Gather every line from the entries below that includes "frames".
»»
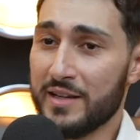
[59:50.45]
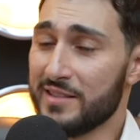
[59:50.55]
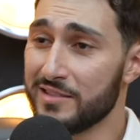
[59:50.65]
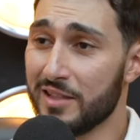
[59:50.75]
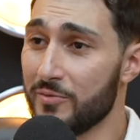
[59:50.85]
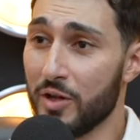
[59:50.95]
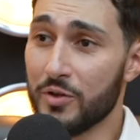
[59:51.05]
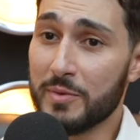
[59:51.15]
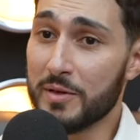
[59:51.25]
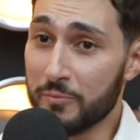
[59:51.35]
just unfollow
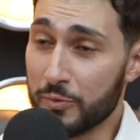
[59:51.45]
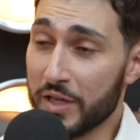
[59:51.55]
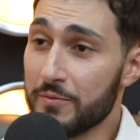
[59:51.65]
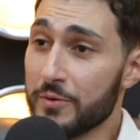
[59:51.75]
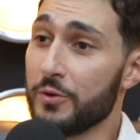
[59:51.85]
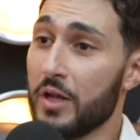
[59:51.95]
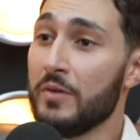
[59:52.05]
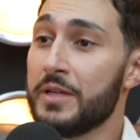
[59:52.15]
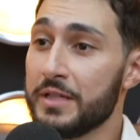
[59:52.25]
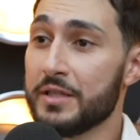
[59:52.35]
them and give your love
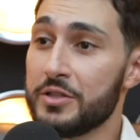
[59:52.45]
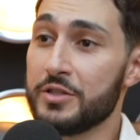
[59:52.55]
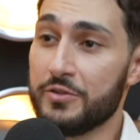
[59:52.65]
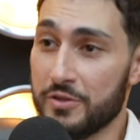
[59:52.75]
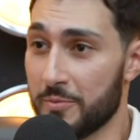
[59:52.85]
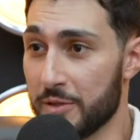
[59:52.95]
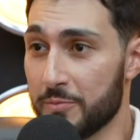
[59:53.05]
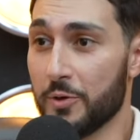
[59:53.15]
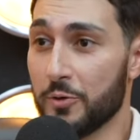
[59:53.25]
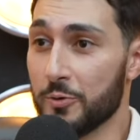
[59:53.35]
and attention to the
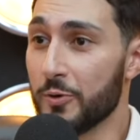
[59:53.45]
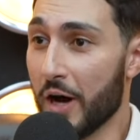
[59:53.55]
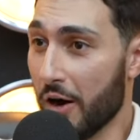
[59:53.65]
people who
««
»»
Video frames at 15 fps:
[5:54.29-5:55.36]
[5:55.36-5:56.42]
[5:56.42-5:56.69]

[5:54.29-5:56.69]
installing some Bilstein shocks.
««
»»
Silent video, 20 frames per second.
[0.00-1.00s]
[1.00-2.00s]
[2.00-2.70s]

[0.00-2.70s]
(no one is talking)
««
- Output for this task
Video frames at 15 fps:
Silent video, 20 frames per second.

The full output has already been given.